• DIRECTIONS FOR THIS TASK:
Although the entries contain pictures, repeat only their words, exactly as written.

═══ RECORDS TO USE ═══

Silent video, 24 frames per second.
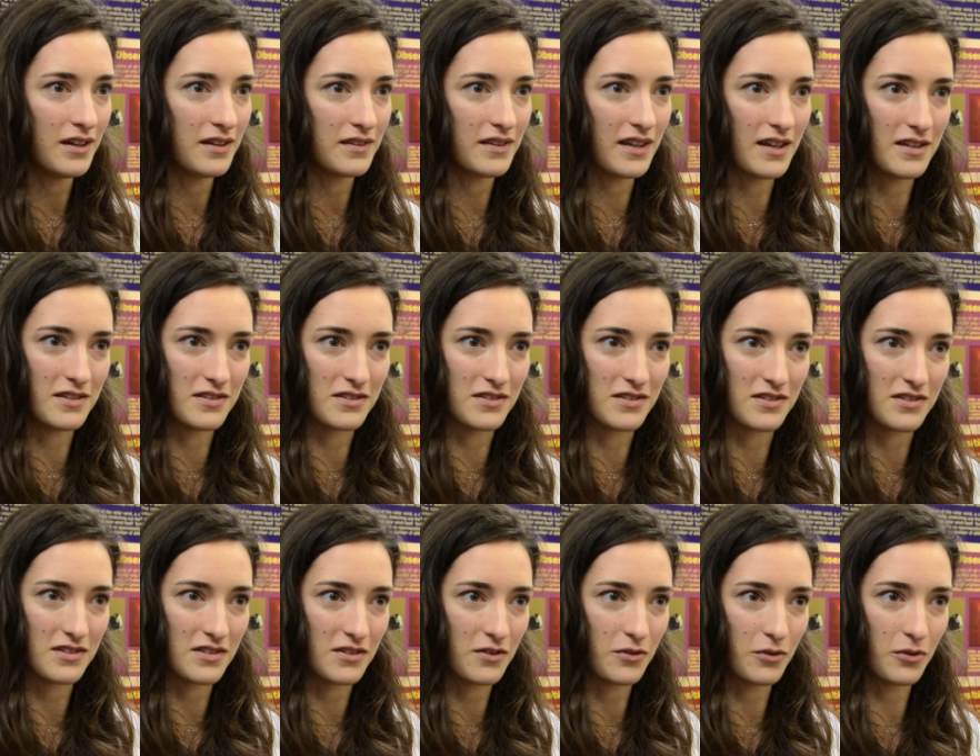
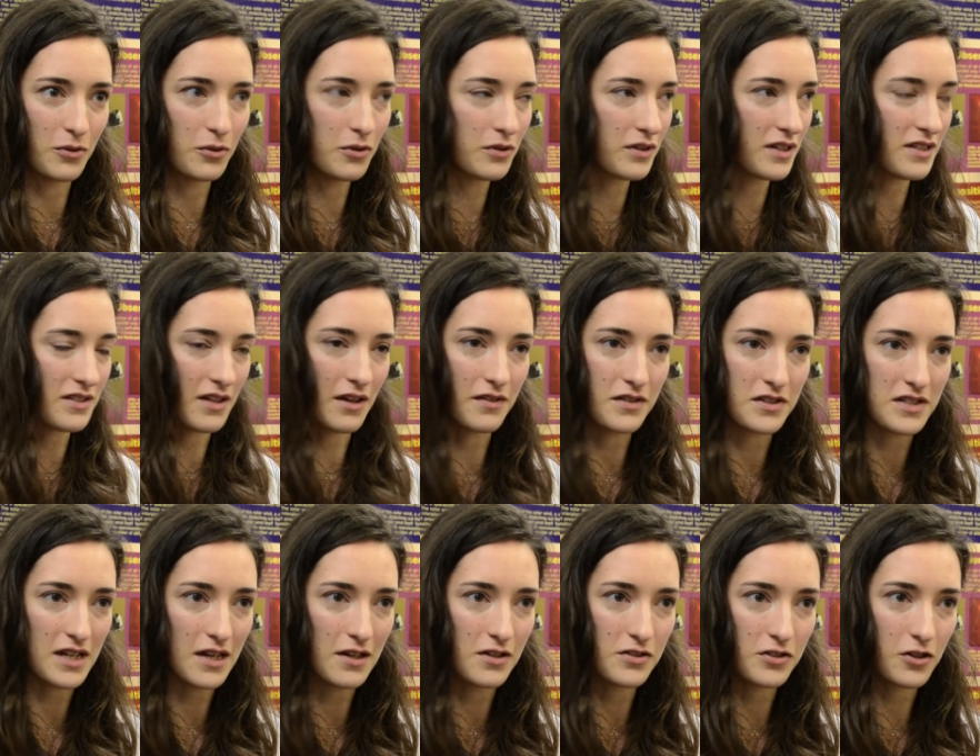there's all these other
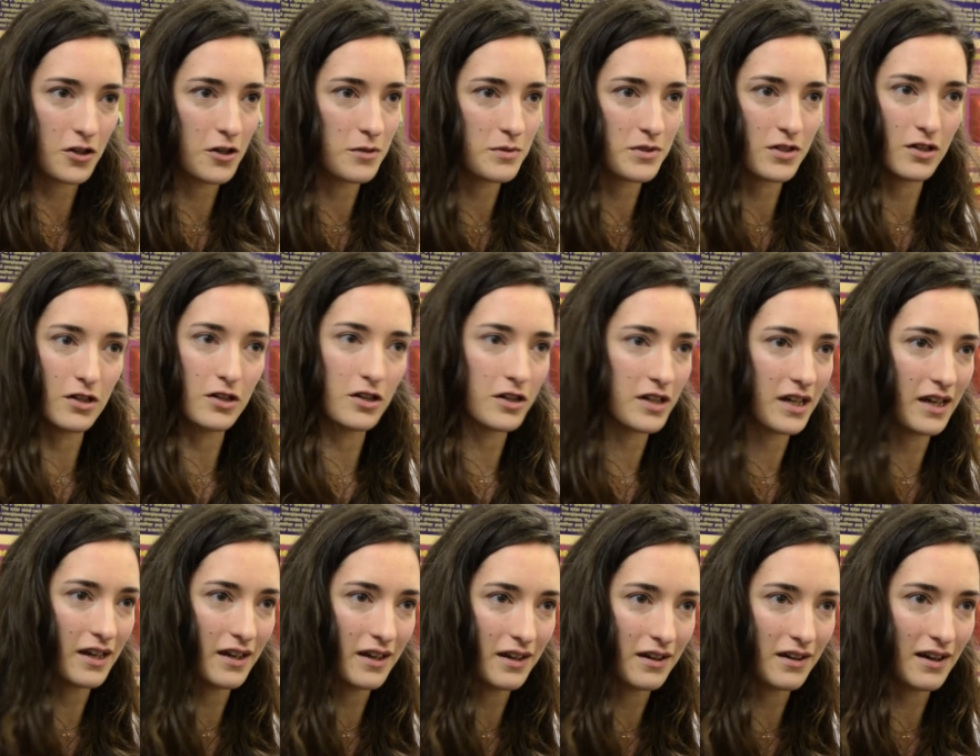telescopes that are
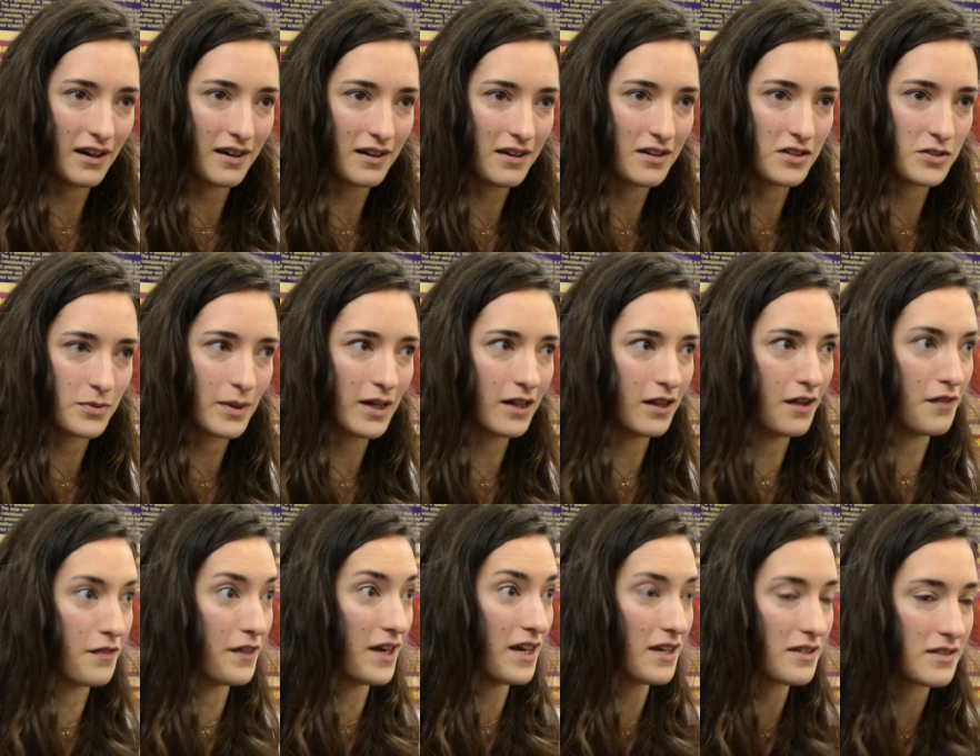looking at it as well,
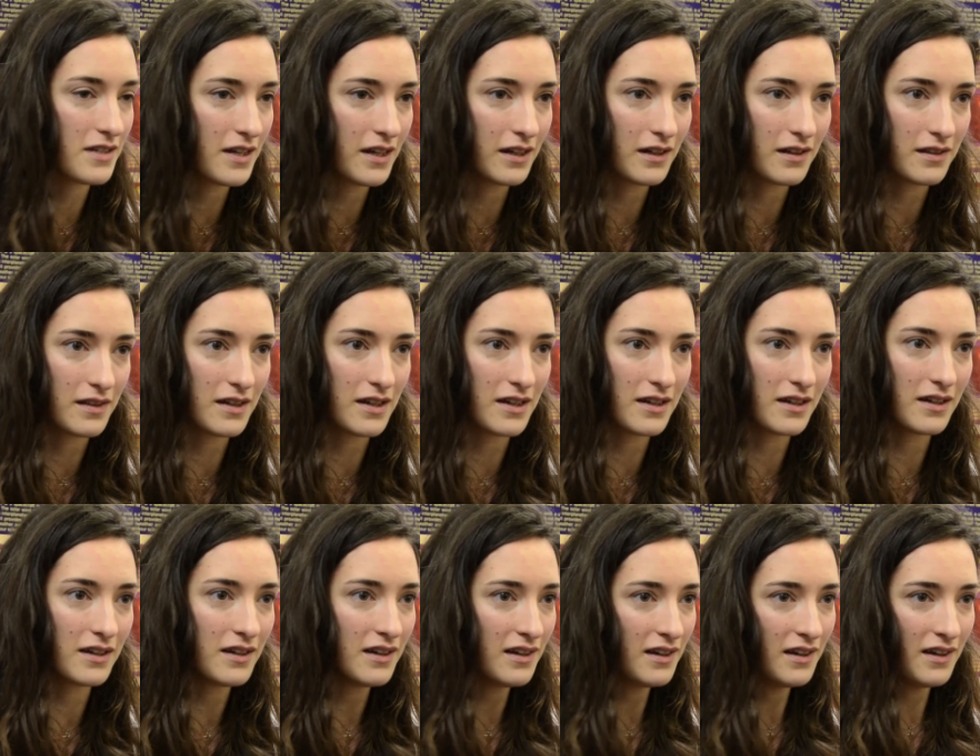and they're seeing the thing,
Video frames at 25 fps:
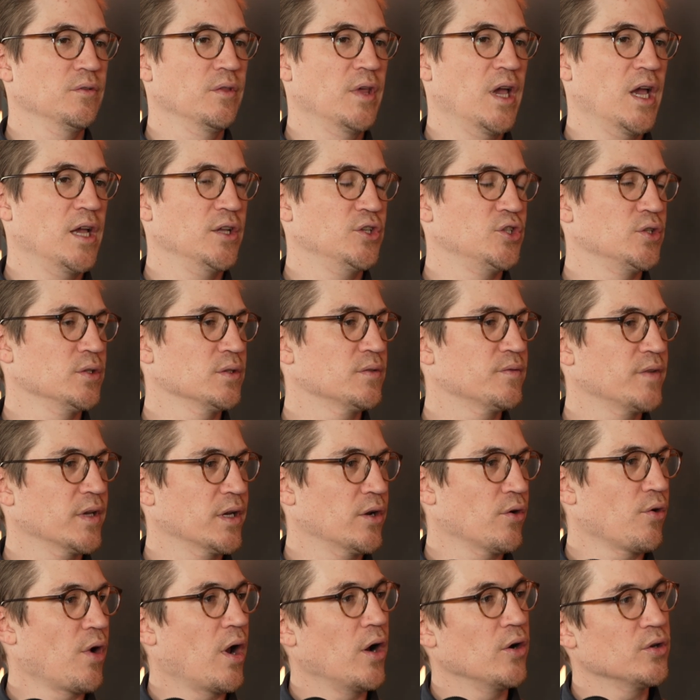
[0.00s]
agents
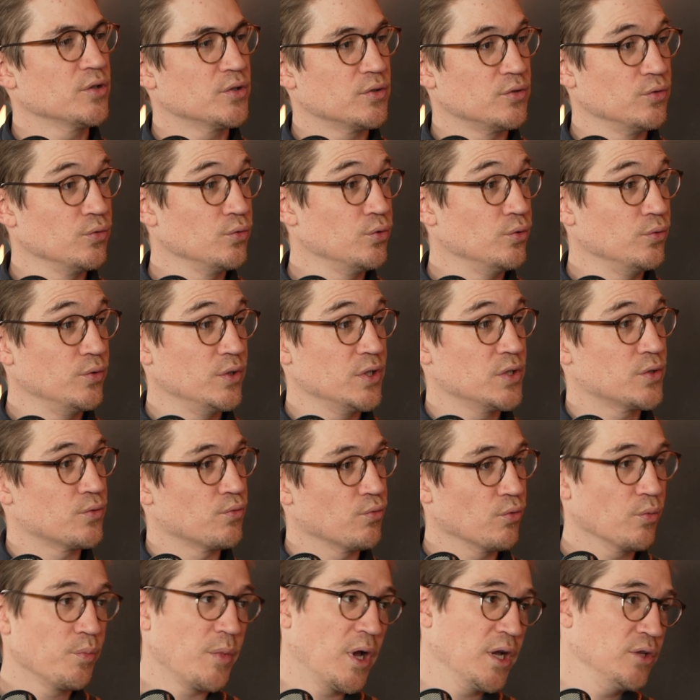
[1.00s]
figure out you do this
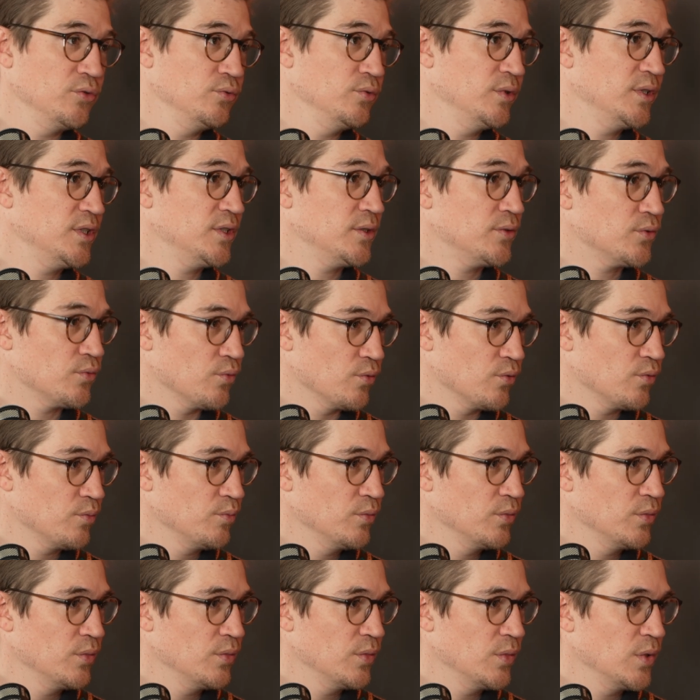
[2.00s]
room, I do this
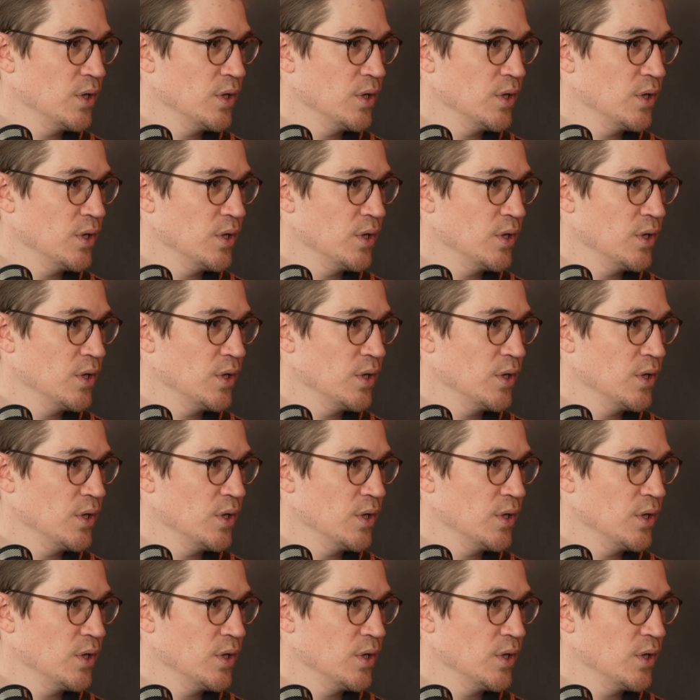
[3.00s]
room,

═══

• EXERCISE OUTPUT:
Silent video, 24 frames per second.
there's all these other
telescopes that are
looking at it as well,
and they're seeing the thing,
Video frames at 25 fps:
[0.00s]
agents
[1.00s]
figure out you do this
[2.00s]
room, I do this
[3.00s]
room,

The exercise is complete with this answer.